Rising prices cost Illinoisans $522 more for groceries this year

Rising prices cost Illinoisans $522 more for groceries this year

Inflation sends grocery prices rising at the fastest rate since April 1979, costing the average Illinoisan $522 more at checkout.

Illinoisans are paying $522 more for the same grocery items they bought last year.

Prices on food for home consumption have risen by 12.2% from June 2021 to June 2022, hitting Illinois families hard. June’s overall 9.1% annual inflation rate was the highest in more than 40 years, creating sticker shock at the grocery store.

Not all grocery groups have risen at the same rate. Of the major expenditure categories, meats, poultry, fish and eggs make up the largest chunk of the increase in grocery bills and will cost the typical Illinoisan $115 more this year.

Cereals and bakery products – such as bread and rolls – will cost Illinoisans $75 more this year than last. They will also spend $59 more on fruits and vegetables; $58 more on nonalcoholic beverages; and $54 more on dairy products. When you include other items such as spices, condiments, cooking oils and other packaged goods, these items will tack on an additional $163 to Illinois grocery bills. Rising grocery prices disproportionately affect lower-income Illinoisans, who spend larger shares of their incomes on essentials.
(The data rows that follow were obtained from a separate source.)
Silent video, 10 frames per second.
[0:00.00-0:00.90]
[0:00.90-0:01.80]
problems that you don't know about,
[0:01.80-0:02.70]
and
The $522 rise in grocery bills for Illinoisans this year dwarfs the savings from Gov. J.B. Pritzker’s push to suspend the state’s 1% sales tax on groceries. The temporary suspension of the grocery tax, which Pritzker has forced grocers to advertise during his reelection campaign, will save the typical Illinoisan less than $50 based on today’s prices. While Illinoisans will welcome this small relief, taxpayers in a majority of states benefit from groceries being exempt from taxation. Only 13 other states charge a sales tax on grocery items.
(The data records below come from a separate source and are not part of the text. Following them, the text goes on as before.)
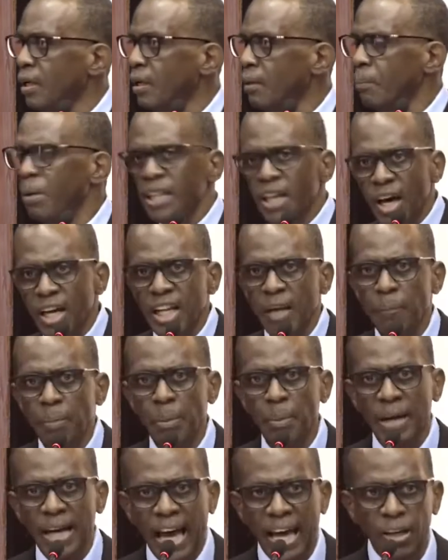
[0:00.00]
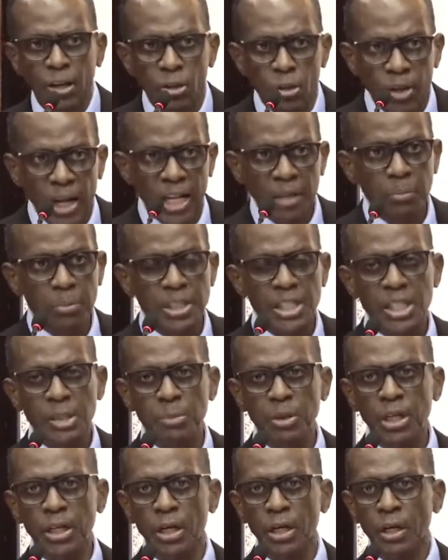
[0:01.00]
But other people cannot do that, Mr.
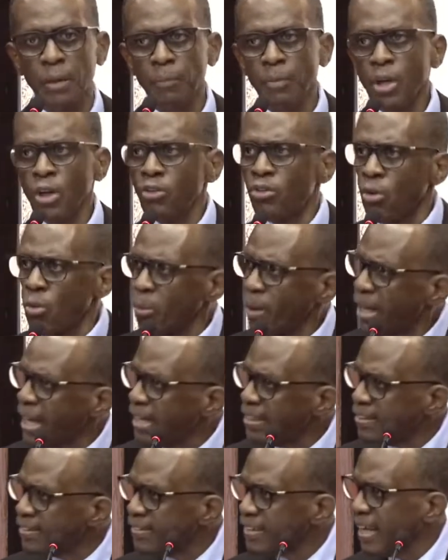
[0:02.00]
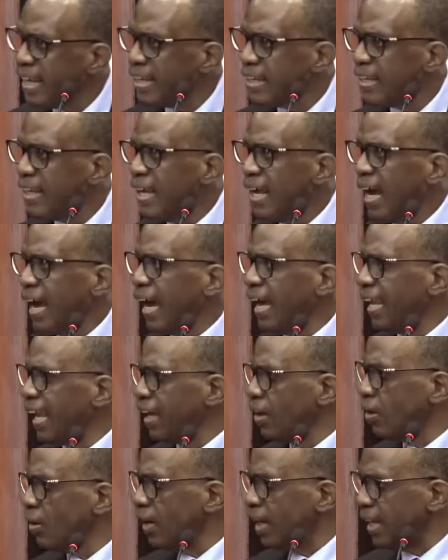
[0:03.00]
Speaker. So when I stand and
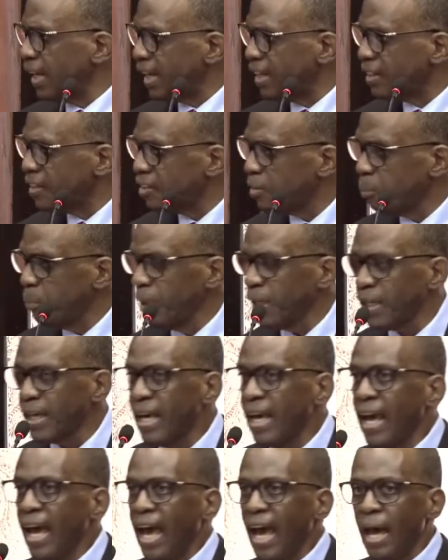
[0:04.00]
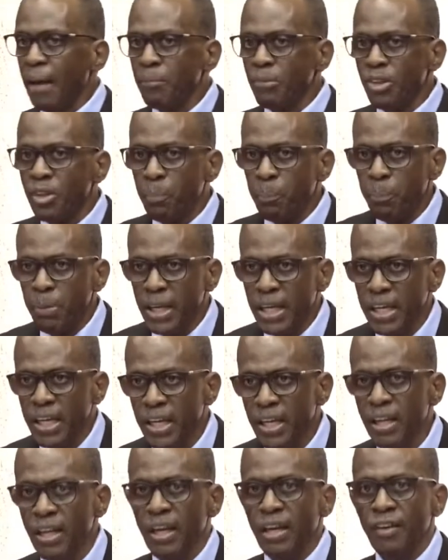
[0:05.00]
I speak, I'm
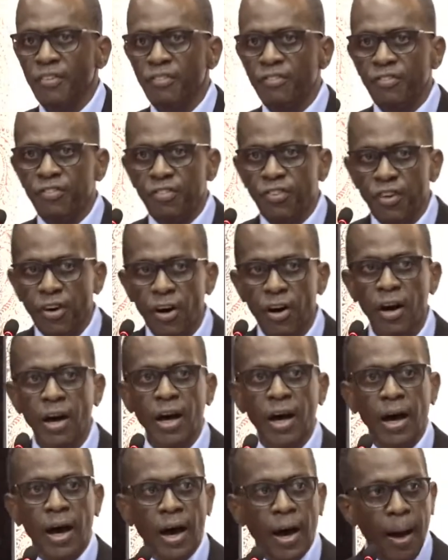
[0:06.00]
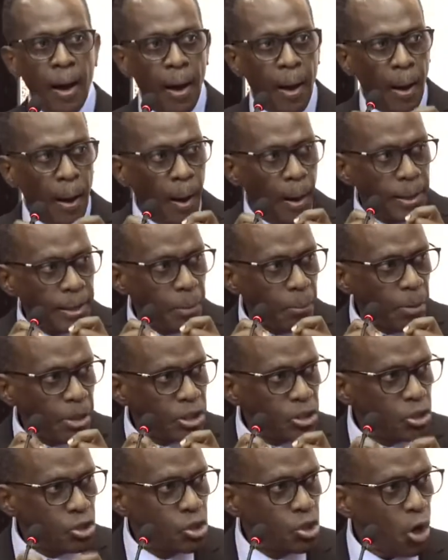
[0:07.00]
speaking for the
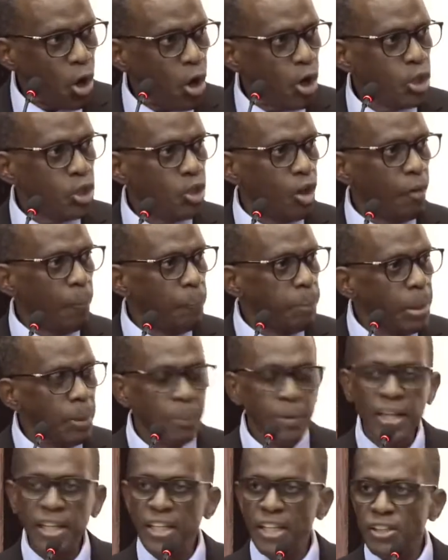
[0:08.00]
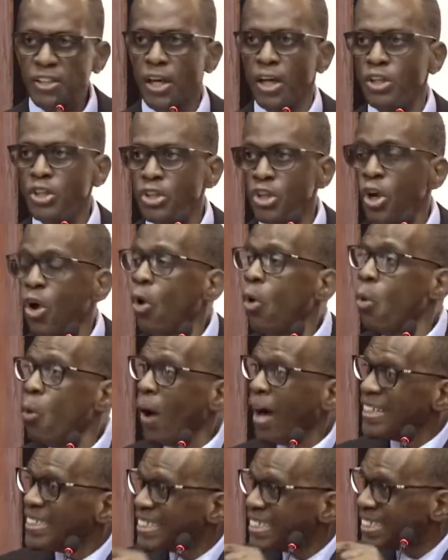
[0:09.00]
majority of people in this country who
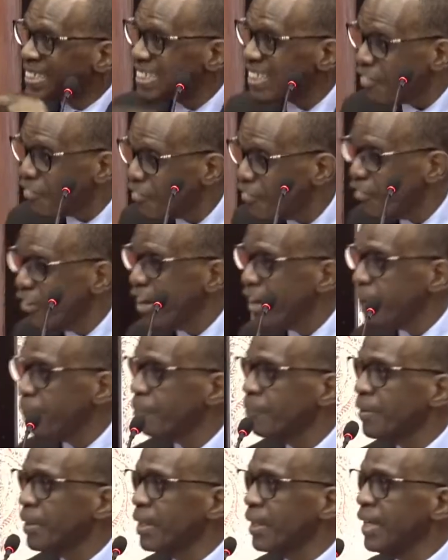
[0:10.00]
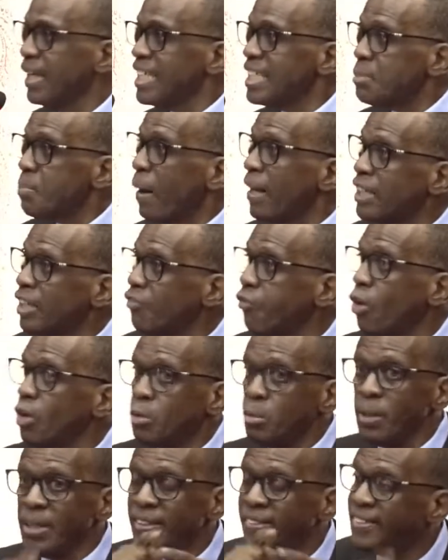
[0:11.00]
are suffering in spite of
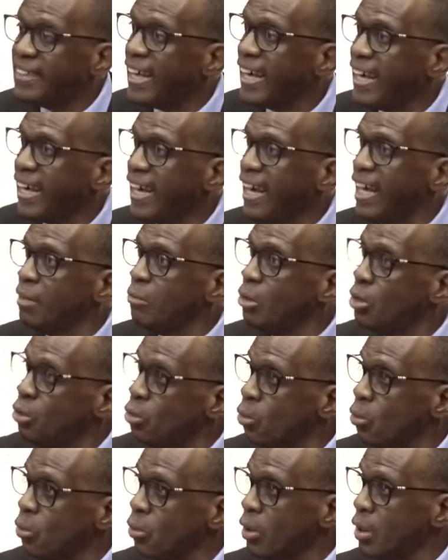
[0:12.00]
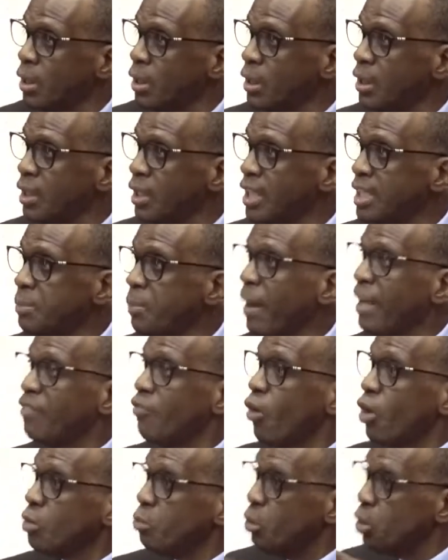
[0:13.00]
what we stay here and we do. In spite of
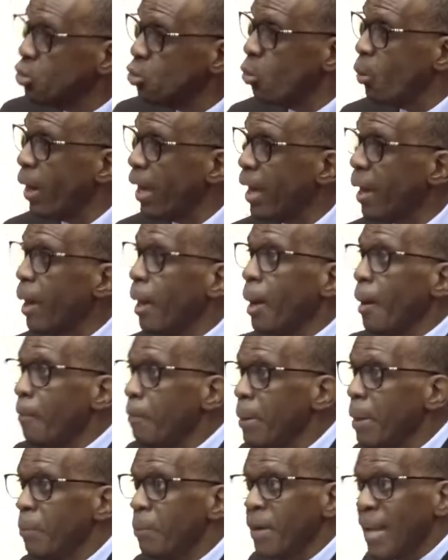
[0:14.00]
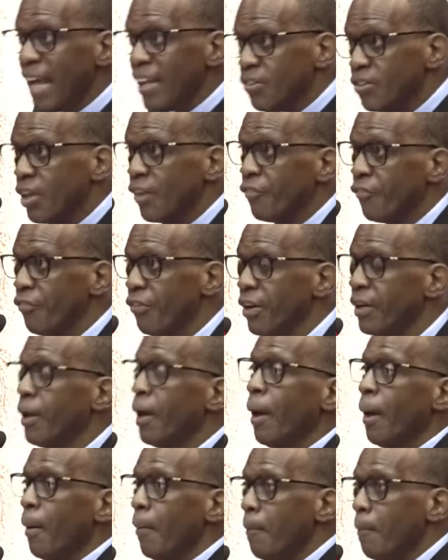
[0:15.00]
what we do here, people are suffering.
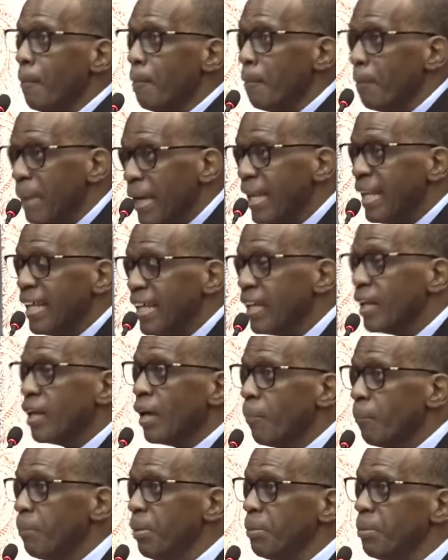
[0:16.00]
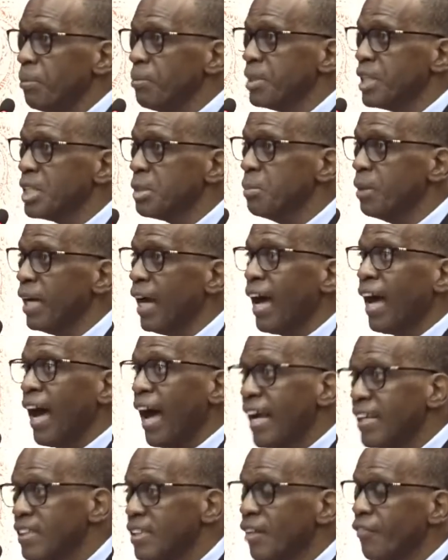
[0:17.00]
Middle-income people, Mr. Speaker,
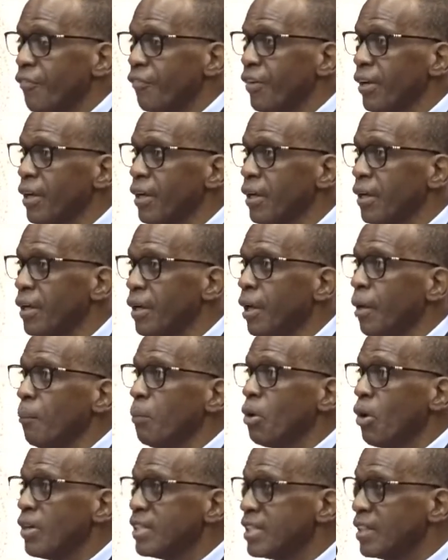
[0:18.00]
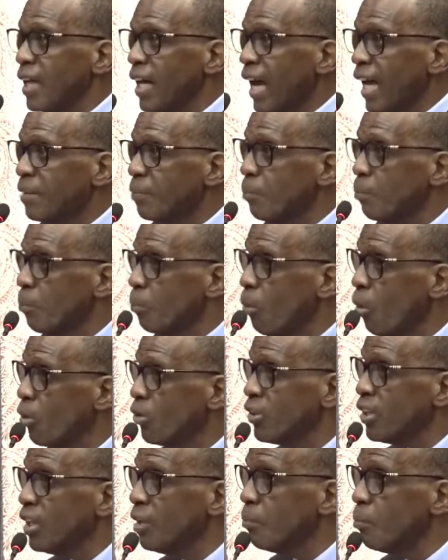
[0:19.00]
are suffering because
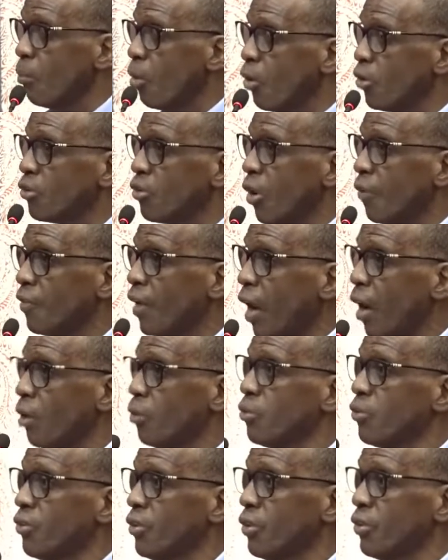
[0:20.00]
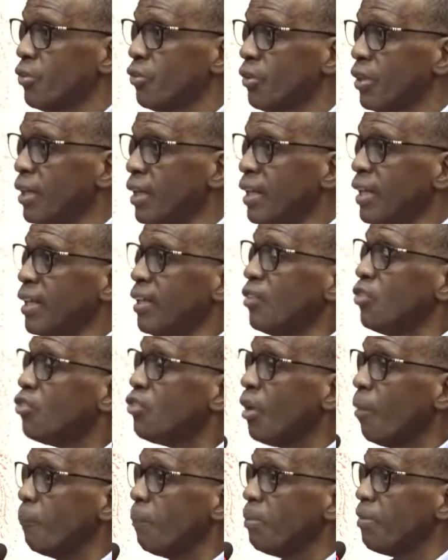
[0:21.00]
in most of the houses,
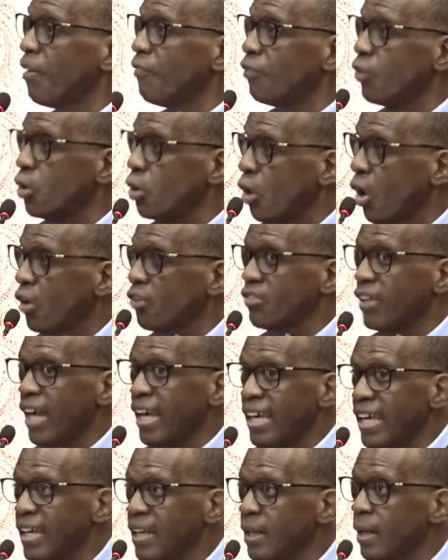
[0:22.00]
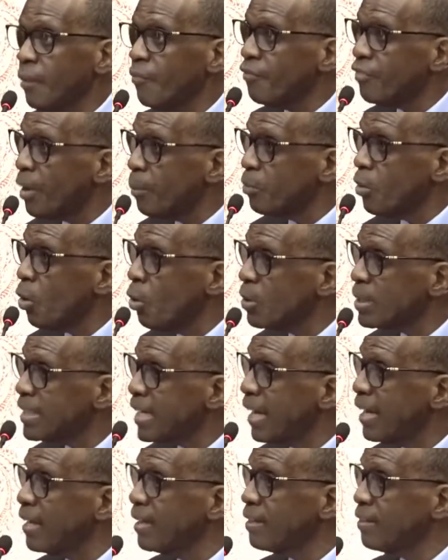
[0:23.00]
some people have lost their income from the
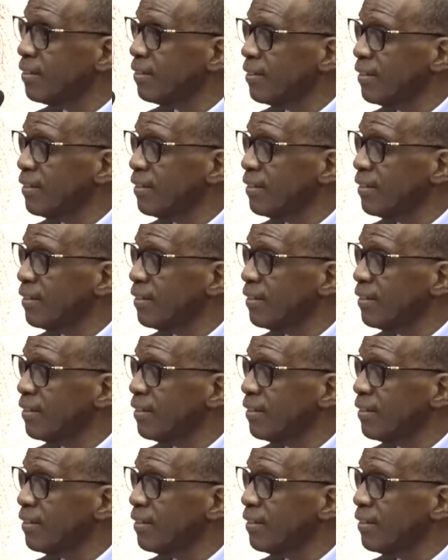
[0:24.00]
hotels.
Making matters worse, exorbitant prices in the supermarket could be here to stay as prices continue to rise beyond expectations. Many economists forecast a prolonged period of high inflation, and the Federal Reserve will likely be prompted to continue interest rate hikes. For Illinoisans, this presents an unpleasant tradeoff: continued high inflation or an increase in unemployment because of rising interest rates.

Neither scenario will be friendly for Illinoisans, however they appear unavoidable as record spending and wide-spread federal stimulus coupled with supply chain disruptions and pent-up demand from COVID-19 have created our current inflationary environment.

Illinois faces an additional economic challenge from a proposed amendment to the Illinois Constitution. Public worker unions are pushing Amendment 1, which would make union power nearly untouchable in Illinois and is projected to increase average property taxes $2,100 or more as a result of taxpayers being forced to fund greater government union demands.

Voters Nov. 8 will decide whether to grant union powers no other state allows, or whether to curb additional unwelcome tax hikes.